User currently offlineRayChuang From United States of America, joined Jun 2000, 7929 posts, RR: 5
Reply 19, posted (13 years 4 months 2 days 3 hours ago) and read 1545 times:

If the 777-200ER is such a "challenging economical bet," how come UA is successfully flying the 772ER on the LAX-NRT, SFO-NRT, SFO-LHR, and SFO-FRA routes? Or why AA is flying the 772ER on the ORD-NRT and DFW-NRT routes? Or why CO is flying the 772ER on the EWR-NRT route? Or why AF is flying the 772ER from CDG to destinations in South America?

Because of the extra safety margins demanded by ETOPS 180 rules, these planes will less likely divert than a 747-400 or A340-300.

No wonder why Boeing has sold over 500 777's, and orders are continuing to come in.


User currently offlineChiawei From United States of America, joined Nov 2000, 938 posts, RR: 1
Reply 20, posted (13 years 4 months 1 day 23 hours ago) and read 1508 times:



BOS-CDG wrote:
-------------------------------
I disagree with you.

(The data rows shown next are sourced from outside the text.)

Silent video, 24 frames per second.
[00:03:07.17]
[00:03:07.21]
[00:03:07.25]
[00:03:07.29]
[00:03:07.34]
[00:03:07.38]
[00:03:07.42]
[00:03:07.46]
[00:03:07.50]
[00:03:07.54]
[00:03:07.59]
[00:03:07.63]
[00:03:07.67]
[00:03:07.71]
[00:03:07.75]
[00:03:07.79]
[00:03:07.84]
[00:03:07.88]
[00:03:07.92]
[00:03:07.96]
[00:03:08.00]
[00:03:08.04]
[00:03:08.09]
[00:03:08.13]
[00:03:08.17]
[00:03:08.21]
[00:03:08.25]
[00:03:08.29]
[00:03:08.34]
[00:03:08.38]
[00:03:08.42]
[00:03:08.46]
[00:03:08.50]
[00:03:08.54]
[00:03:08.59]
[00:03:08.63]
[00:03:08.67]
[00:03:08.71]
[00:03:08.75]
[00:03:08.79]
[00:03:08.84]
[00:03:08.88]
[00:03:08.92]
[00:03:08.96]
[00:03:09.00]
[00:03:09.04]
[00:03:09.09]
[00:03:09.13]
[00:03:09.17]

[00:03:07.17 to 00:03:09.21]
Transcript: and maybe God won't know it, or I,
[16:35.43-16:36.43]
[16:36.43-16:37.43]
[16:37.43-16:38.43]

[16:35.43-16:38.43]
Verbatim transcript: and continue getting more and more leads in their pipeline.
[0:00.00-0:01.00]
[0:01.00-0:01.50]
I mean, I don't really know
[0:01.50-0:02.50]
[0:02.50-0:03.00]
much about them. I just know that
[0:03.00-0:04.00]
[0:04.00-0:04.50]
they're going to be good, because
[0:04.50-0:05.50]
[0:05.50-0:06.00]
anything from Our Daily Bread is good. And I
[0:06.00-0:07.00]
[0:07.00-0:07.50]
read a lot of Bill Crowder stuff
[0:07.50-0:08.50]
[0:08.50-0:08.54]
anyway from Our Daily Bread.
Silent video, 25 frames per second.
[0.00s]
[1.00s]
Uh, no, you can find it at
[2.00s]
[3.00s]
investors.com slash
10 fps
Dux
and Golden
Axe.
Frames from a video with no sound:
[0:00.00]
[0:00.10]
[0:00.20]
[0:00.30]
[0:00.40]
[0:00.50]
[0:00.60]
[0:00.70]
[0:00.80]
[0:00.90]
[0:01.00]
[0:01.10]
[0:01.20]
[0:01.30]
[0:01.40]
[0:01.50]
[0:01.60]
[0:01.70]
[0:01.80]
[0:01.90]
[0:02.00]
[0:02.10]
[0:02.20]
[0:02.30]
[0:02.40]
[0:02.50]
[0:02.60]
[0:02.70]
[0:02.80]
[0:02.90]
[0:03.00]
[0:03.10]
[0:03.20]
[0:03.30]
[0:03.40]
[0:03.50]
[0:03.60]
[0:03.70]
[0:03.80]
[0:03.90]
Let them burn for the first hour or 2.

There are many cases where quads have been able to continue even with one engine failure. Moreover a 777 or an A330 which needs engine replacement on a diverted airfield will dearly cost the airline...Just tell me on which airfield would be diverted a jet doing HNL-NRT...There are some diversion possible, guess what the traffic is...<

There isn't any airline is the world that would risk continuation of flying with 3 of the 4 engine avaliable as the remaining engines will have to work harder to compensate. So you argument still does not apply. And it would cost airline dearly to replace a A340 engine as well in remote island like you are claiming.

HNL-NRT- depends on where you are along the route, I believe there are several airpor that is in range of ETOPS, for example GUAM. I believe with pacific route the ETOPS will extended to 240. Which is about 4 hours. enough to return to either HNL on contiue to Guam as planned.




>Also, twins will fly longer route, consult some winter and summer routes flown over the pacific by twins and you will see that there are by no means optimized due to ETOPS restriction.<

Proof please.


User currently offlineChiawei From United States of America, joined Nov 2000, 938 posts, RR: 1
Reply 21, posted (13 years 4 months 1 day 23 hours ago) and read 1495 times:



BOS-CDG wrote:
-------------------------------
Twins in case of engine failure will drift down to single engine type ceilings, typically FL150 or so...

Also Twins flying on ETOPS route must make provision for additionnal fuel load, (see ETOPS constaints in case of diversion and related fuel constraint)...So more fuel, less payload...So again, twins on transpacific flights are according to me a challenging economical bet...<

What are the chance the twin would suffer an engine failuer. To be certified for ETOPS the airline must demonstrate a lower than normal engine fail rate than those on a quad aircraft. Which means chances are higher that a Quad engine will have 1 engine failure and have to divert. Aircraft such as 744 can still climb with 3 engines. But A340 can't.

Aircraft the flies the transpacific route generally carries full fuel load anyways. Even thoug Etops requires certain reserves to be carried. The effect is not as huge as you are making it out to be.

ETOPS on the other hand does have severe impact across Atlandtic (espeically the East Cost to Europe) in which flight are 6 hours and less. This woudl require 777 to carry more fuel. But since U.A./ and a host of other are operating more and more twins across the atlantic ocean, even with extra weight of fuel is still economical to do so.

Also the 744/A340 4 engines still would burn more fuel than 777 and 767 with 2 engines even though the ETOP limitation would increase weight for both 777 and 767.